What other attempted solutions have you tried?

I also built an input_fn interface to the iris and boston housing price predictor code code, each showed similar ‘hangs’

Logs or other output that would be helpful

(If logs are large, please upload as attachment or provide link).

As a noob, i’m learning that esoteric error messages are a luxury 😃, in this case the code just hangs indefinitely.

About this issue

  • Original URL
  • State: closed
  • Created 7 years ago
  • Reactions: 3
  • Comments: 16 (9 by maintainers)

Most upvoted comments

I just found a workaround to what might be the same issue in Tensorflow 0.12.1. Maybe it will be helpful here.

ValidationMonitor did not support the x=…y=… input, and when using input_fn, I found it would loop forever the first time it tried to run the monitor during a fit() call. The log output looked like it was calculating the validation metrics over and over in an infinite loop.

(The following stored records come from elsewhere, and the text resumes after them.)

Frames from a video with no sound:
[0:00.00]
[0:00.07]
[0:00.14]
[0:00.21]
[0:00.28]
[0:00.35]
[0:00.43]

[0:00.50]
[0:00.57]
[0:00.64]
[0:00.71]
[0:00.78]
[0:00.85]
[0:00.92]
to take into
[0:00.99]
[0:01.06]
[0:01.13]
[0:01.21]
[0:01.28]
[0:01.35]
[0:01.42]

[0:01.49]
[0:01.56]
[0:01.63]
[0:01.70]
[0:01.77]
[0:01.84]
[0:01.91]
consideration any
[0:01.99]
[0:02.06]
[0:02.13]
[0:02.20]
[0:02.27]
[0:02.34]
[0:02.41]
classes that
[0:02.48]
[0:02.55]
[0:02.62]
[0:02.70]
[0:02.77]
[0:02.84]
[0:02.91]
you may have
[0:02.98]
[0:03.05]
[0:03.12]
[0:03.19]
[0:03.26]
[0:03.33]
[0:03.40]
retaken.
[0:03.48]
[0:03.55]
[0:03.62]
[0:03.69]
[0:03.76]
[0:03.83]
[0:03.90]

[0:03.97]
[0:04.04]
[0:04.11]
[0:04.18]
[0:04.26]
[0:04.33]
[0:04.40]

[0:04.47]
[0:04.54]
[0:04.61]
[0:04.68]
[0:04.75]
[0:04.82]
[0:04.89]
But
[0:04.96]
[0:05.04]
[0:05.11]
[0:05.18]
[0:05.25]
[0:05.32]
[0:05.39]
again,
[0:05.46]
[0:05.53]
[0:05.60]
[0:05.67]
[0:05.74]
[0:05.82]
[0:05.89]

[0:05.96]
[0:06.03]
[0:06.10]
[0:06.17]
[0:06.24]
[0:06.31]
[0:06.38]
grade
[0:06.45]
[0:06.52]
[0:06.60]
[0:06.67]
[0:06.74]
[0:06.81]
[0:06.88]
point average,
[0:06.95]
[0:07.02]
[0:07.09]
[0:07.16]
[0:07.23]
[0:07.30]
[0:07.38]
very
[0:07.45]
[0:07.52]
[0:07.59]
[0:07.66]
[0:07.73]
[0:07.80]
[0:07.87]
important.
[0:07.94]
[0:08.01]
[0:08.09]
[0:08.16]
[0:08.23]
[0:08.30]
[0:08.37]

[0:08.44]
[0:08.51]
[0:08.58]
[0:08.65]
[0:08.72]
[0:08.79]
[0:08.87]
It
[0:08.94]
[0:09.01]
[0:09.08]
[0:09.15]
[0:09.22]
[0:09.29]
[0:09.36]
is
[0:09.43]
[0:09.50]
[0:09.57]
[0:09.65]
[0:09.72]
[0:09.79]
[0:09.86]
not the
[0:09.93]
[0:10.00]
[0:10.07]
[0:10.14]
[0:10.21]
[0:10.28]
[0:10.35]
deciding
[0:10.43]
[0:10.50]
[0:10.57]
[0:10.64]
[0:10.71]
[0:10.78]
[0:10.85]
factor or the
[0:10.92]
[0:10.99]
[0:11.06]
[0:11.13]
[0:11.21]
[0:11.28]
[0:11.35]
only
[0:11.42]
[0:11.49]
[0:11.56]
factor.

After looking at the source for ValidationMonitor I found a parameter eval_steps that defaulted to None. In other places in the contrib.learn codebase ‘None’ implies ‘forever’, so I tried adding eval_steps=1 to the constructor, and now it works as advertised.

e.g.

        validation_monitor = tf.contrib.learn.monitors.ValidationMonitor(
            input_fn=lambda: input_function(test_data, test_labels),
            eval_steps=1,  # Try adding this
            metrics=validation_metrics,
            every_n_steps=10,
        )   

        estimator.fit(
            input_fn=lambda: input_function(training_data, training_labels),
            steps=training_epochs,
            monitors=[validation_monitor],
        ) 

Hope that helps!

@gmacleod Thanks eval_steps = 1 fixed the problem!

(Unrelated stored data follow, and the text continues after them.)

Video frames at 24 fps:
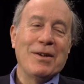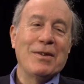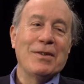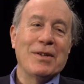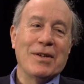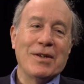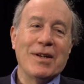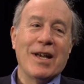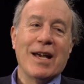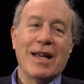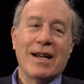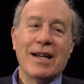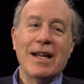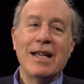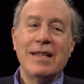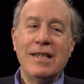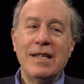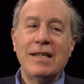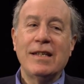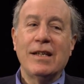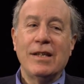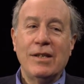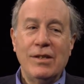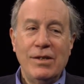No, they're not. And I
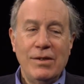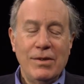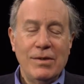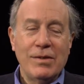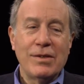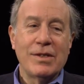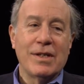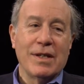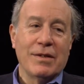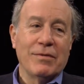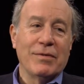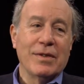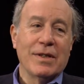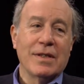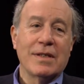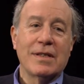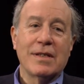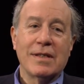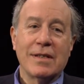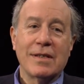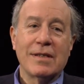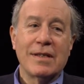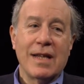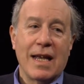think a huge
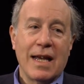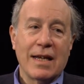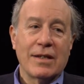difference is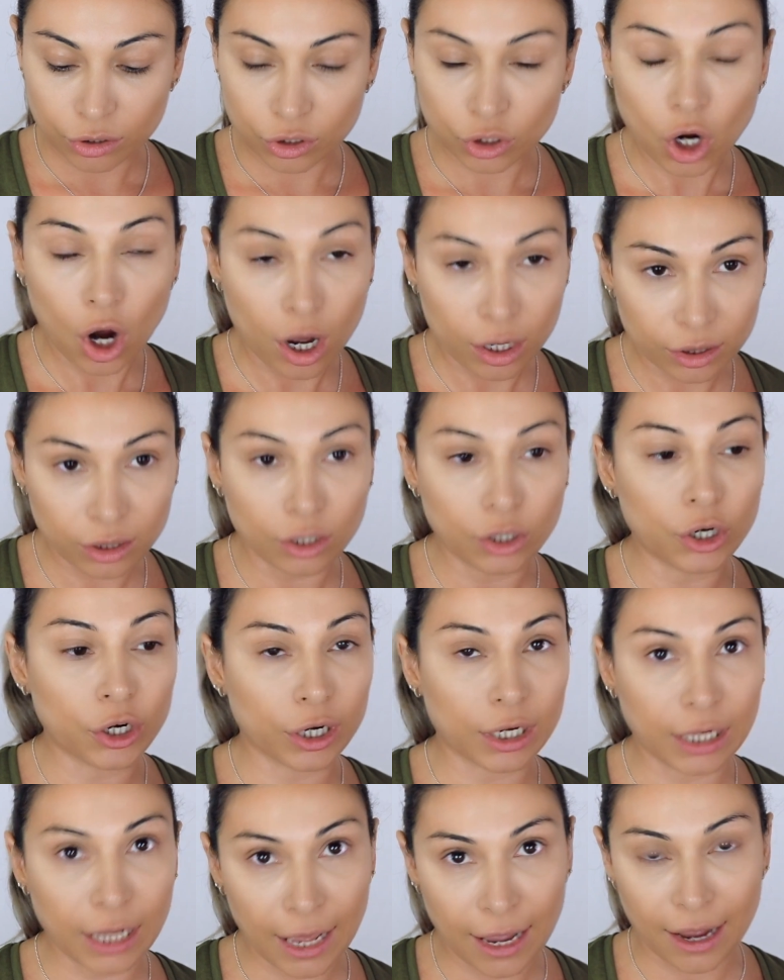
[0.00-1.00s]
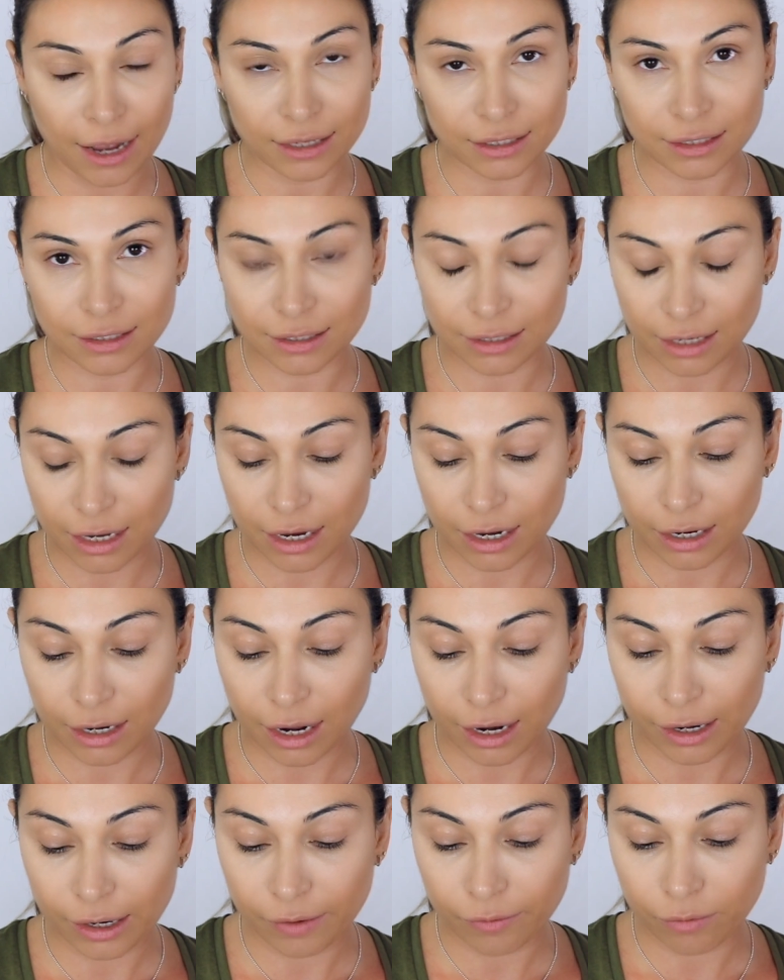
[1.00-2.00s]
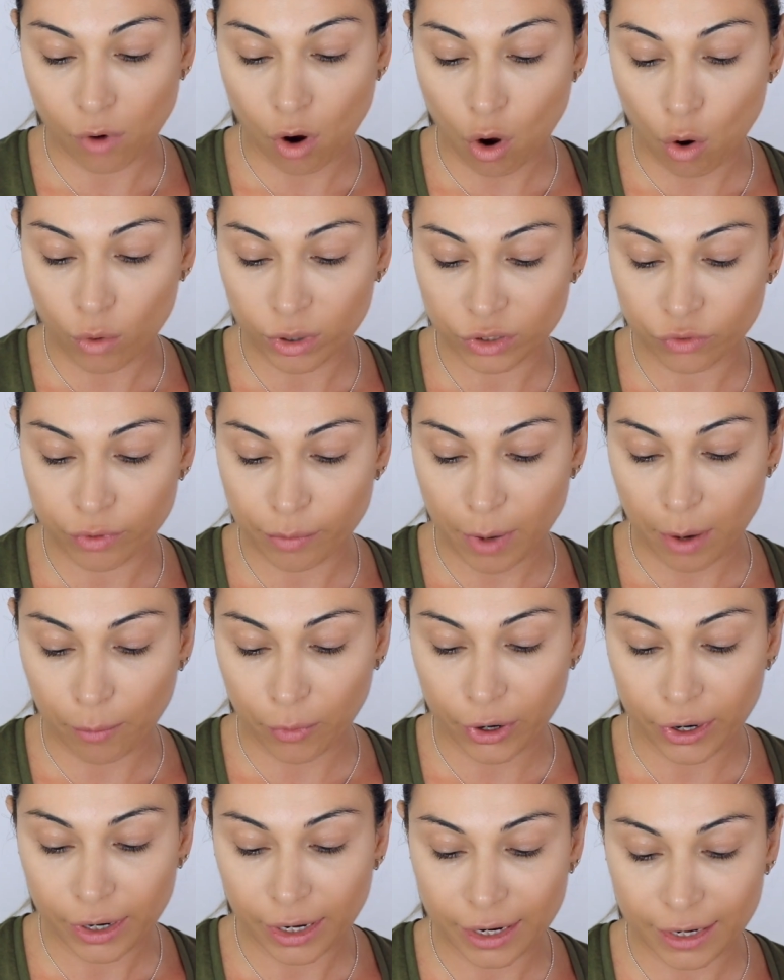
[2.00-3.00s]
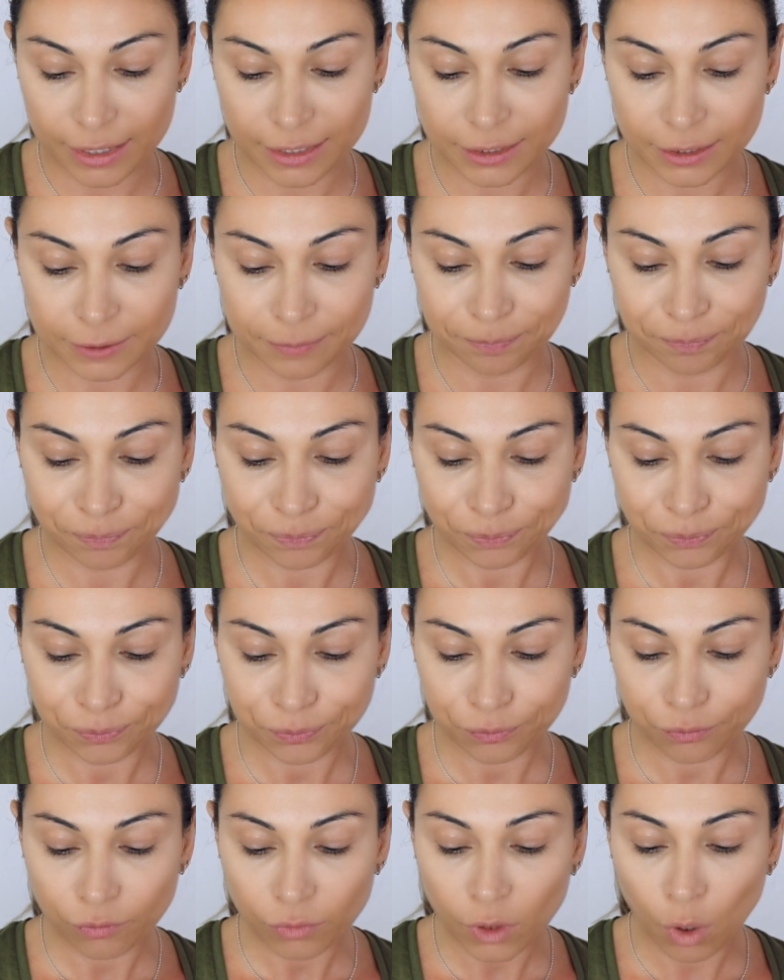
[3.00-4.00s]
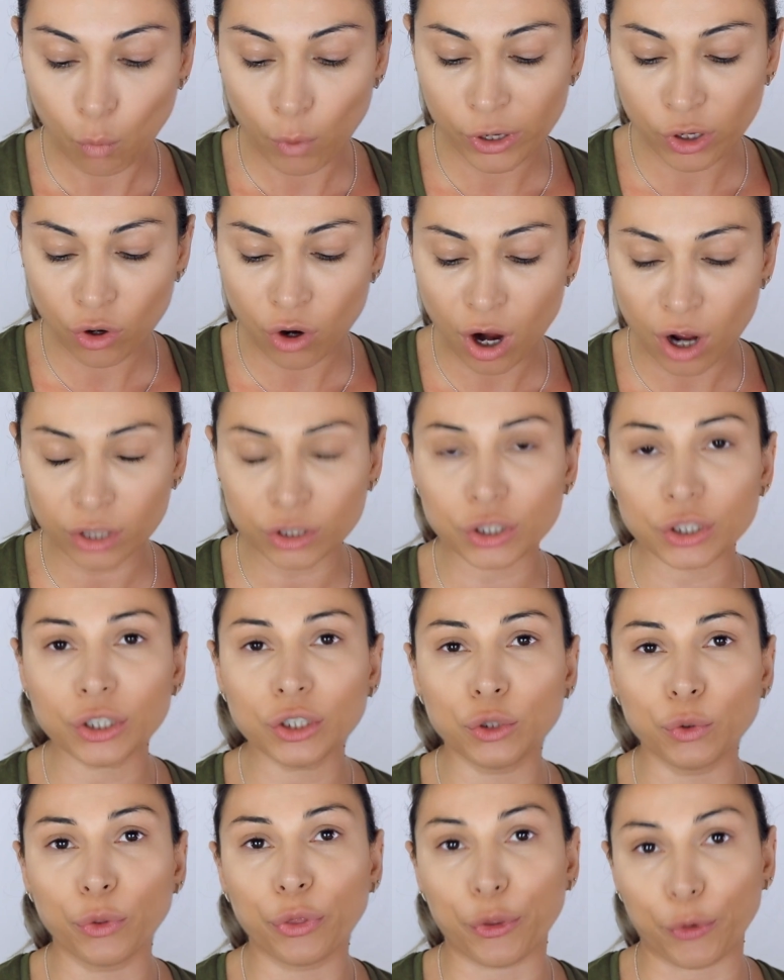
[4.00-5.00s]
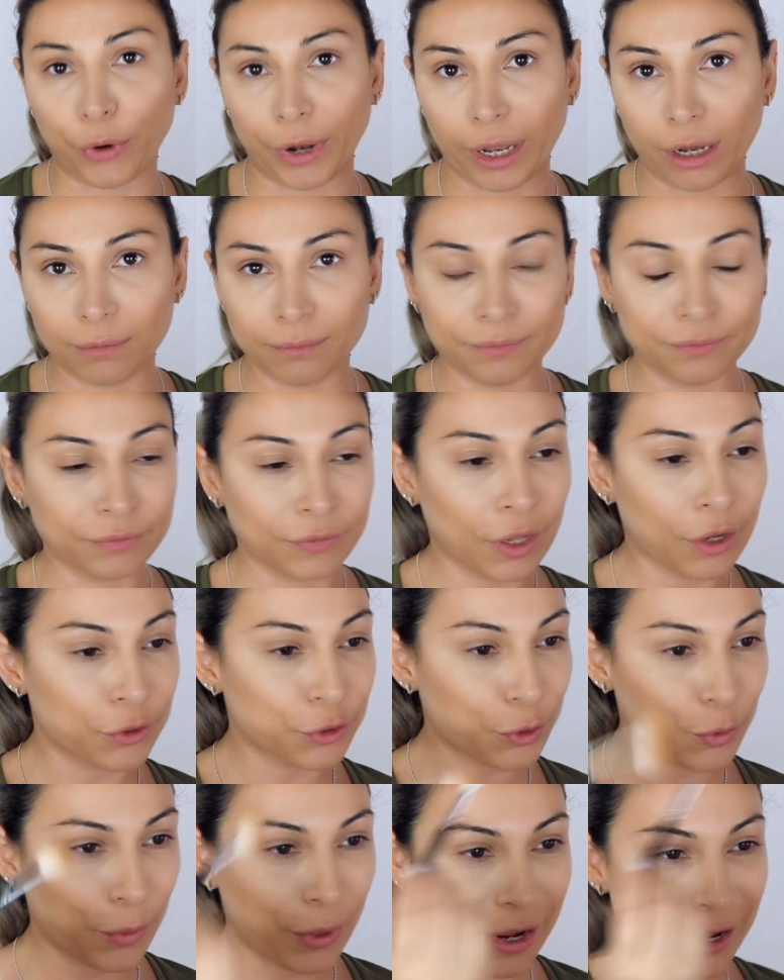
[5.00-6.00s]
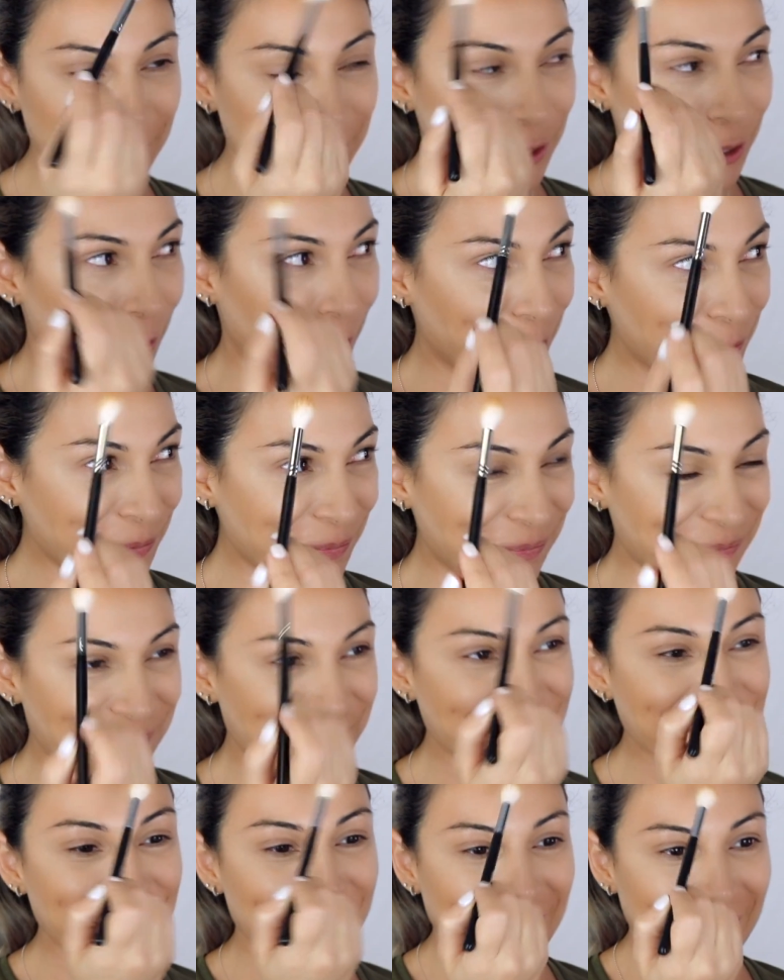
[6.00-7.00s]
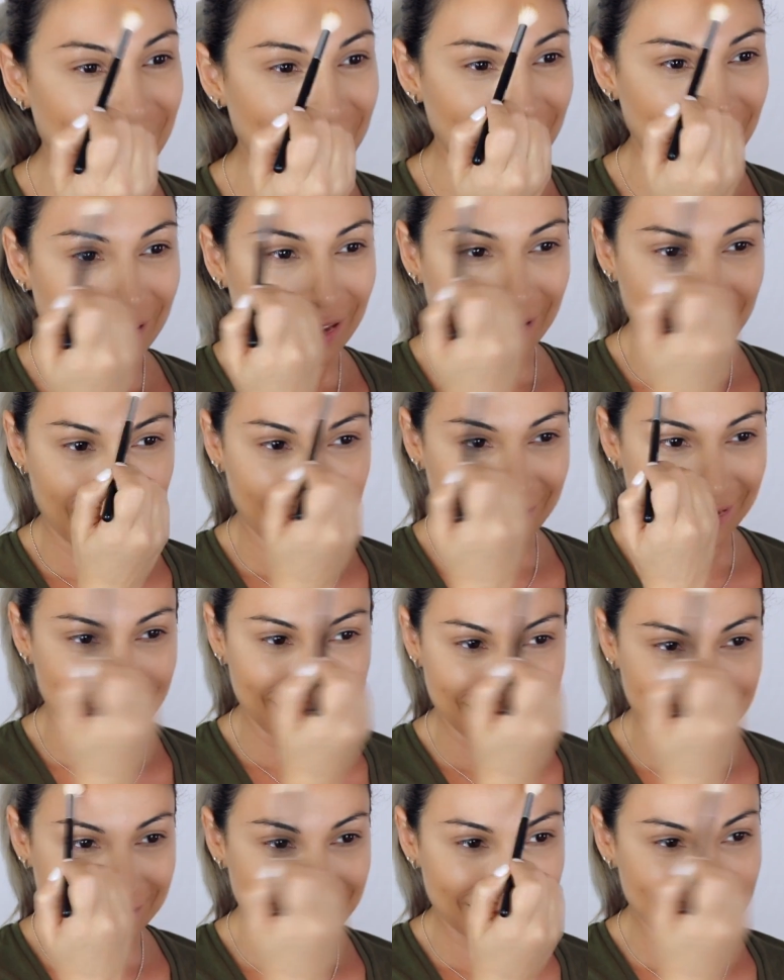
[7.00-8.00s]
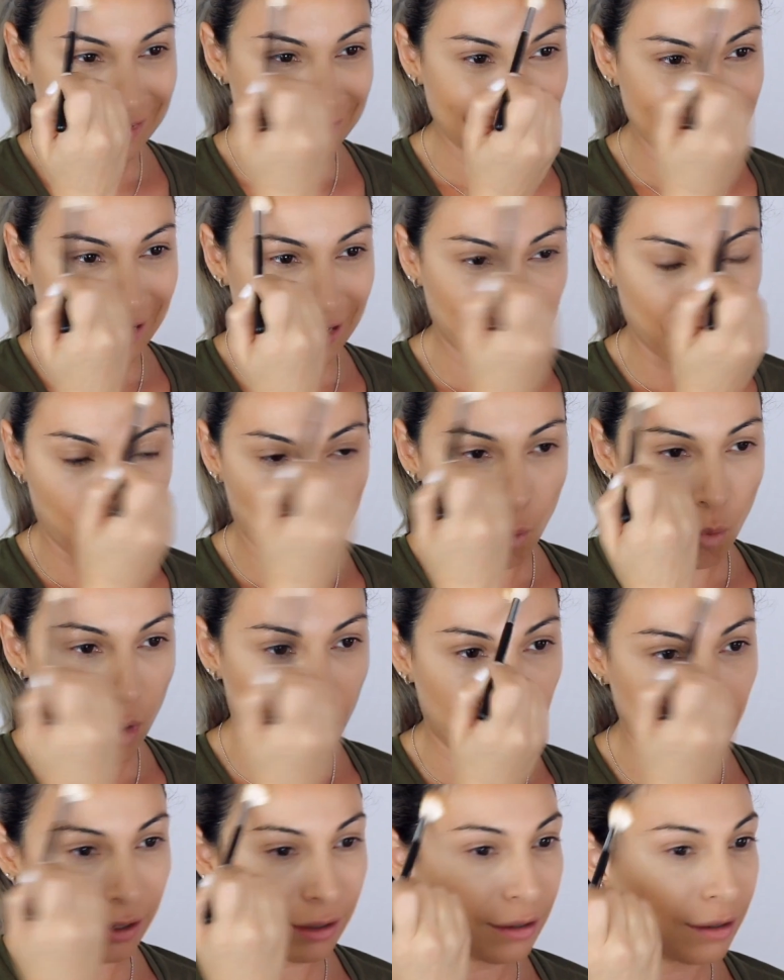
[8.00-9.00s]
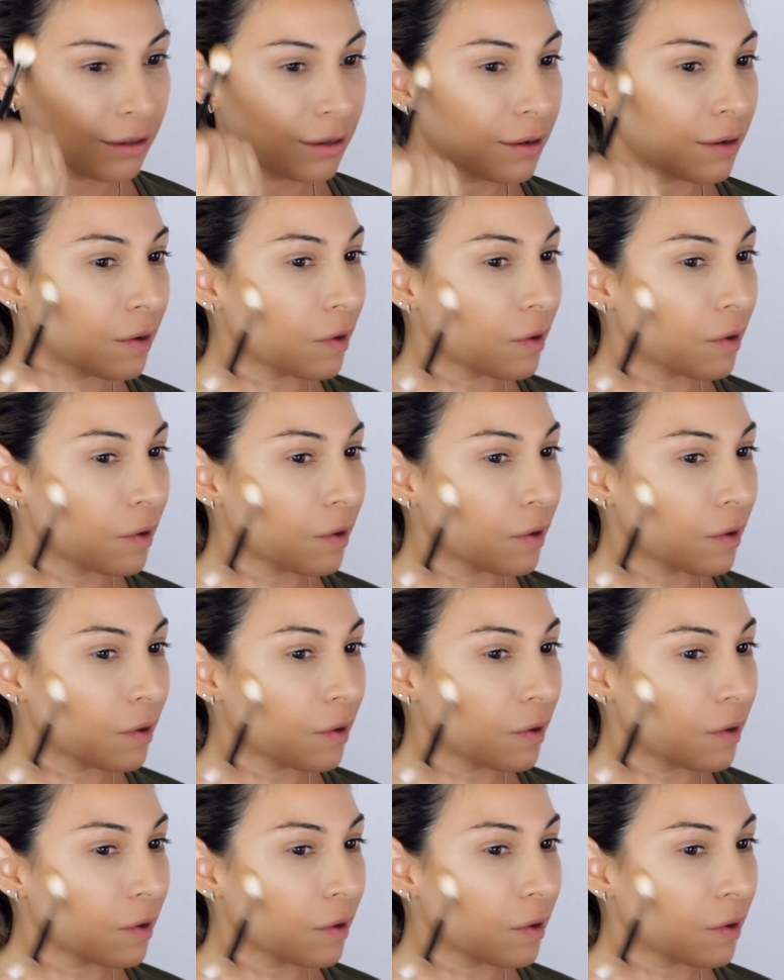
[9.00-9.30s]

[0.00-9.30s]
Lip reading: taught her class, and I always remember it, is when you contour, do 3. So what I do is I go 1,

@lancerts I was able to trigger validation monitor multiple time by setting saving checkpoints.

the relevant code

classifier = tf.contrib.learn.DNNClassifier(
    ...,
    config = tf.contrib.learn.RunConfig(save_checkpoints_steps = 100, save_checkpoints_secs = None)
)

@gmacleod In tf1.1.0 , even adding eval_steps=1 to the constructor, it just output the validation log one time at the end of first n_steps, not every n_steps. Do you have the same problem?